On iPlayer: Primary Colors

Adding credence to the notion that any rich schmuck can be president, John Travolta plays a Democratic candidate in this 1998 political satire.

Adapted from an anonymously published novel about the Clintons (optioned for over $1 million), Primary Colors very openly deals with Bill’s 1992 campaign. It follows governor “Jack Stanton” and his wife (Emma Thompson) on the campaign trail, and depicts a time when scandal actually harmed a candidate’s chances. On the rocky road to the White House (not the marshmallow kind, although there is a three-minute shot of a Krispy Kreme shop that surely funded those screen rights) we meet a colourful cast of campaign staff, including a self-proclaimed redneck strategist (Billy Bob Thornton) and a formerly institutionalised advisor (Kathy Bates). No Russians though.

Mike Nichols and Elaine May reunite to direct and write (respectively) a pointed political drama, a cynical, real-world antidote to the previous year’s “real-life pilot plays the president” movie Air Force OneThe film dredges the “When they go low, we go high” myth with none of the optimism found in the comparable work of Aaron Sorkin (except Allison Janney does show up), painting the Clintons as sincere yet ruthlessly ambitious. Travolta’s turn is so uncanny it’s almost disturbing, and since Pulp Fiction co-star Samuel L. Jackson played the commander-in-chief in Big Game it must be time for Bruce Willis to portray a president. Presumably Gerald Ford or Lex Luthor.

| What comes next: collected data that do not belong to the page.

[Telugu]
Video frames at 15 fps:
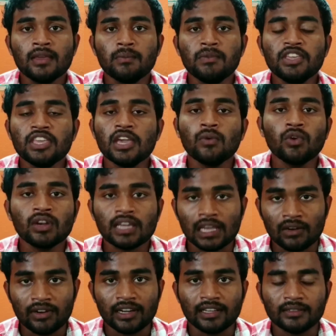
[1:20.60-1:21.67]
మీ ఏ ఓన్
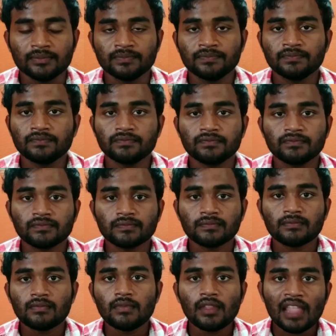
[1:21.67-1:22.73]
కలవండి
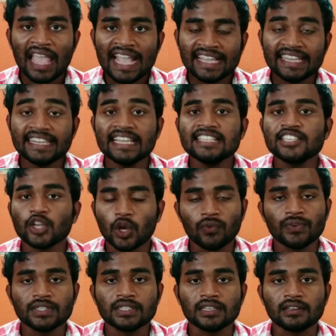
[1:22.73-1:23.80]
అగ్రికల్చర్
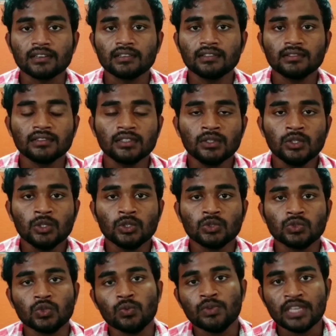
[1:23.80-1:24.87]
ఆఫీసర్
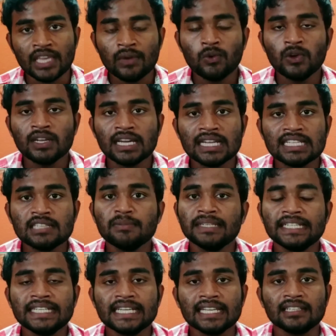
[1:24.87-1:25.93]
సో మీ ఏవోని కలిసి మీ
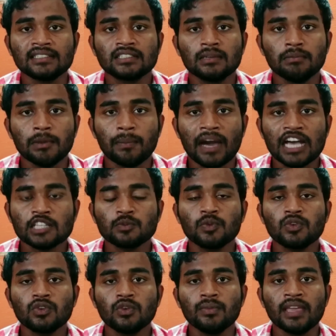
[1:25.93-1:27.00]
డీటెయిల్స్ మీ
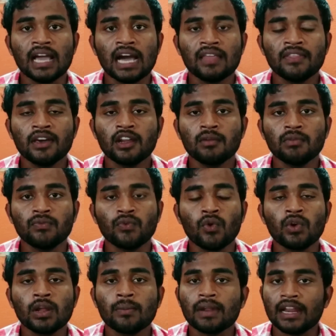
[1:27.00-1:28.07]
పాస్బుక్ మీ ఆధార్ మీ
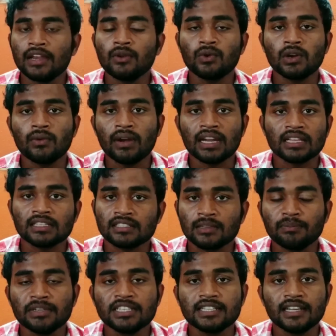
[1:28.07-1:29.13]
ఫోన్ నెంబర్ అన్నీ కూడా వాళ్ళకి
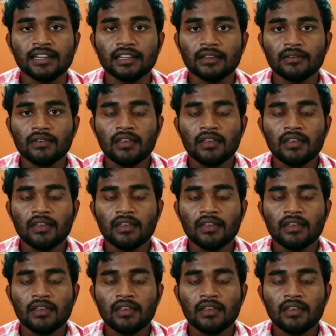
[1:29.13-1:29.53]
సబ్మిట్ చేయండి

The result is more cinematic than last year’s similarly themed The Front Runner, its writing sharp and satire chilling (one sex scandal involves someone called Cashmere McLeod, which sounds eerily like Stormy Daniels). It bombed at the box office, probably because if anyone wanted to watch people discuss Bill Clinton’s sex life they could just turn on their TVs.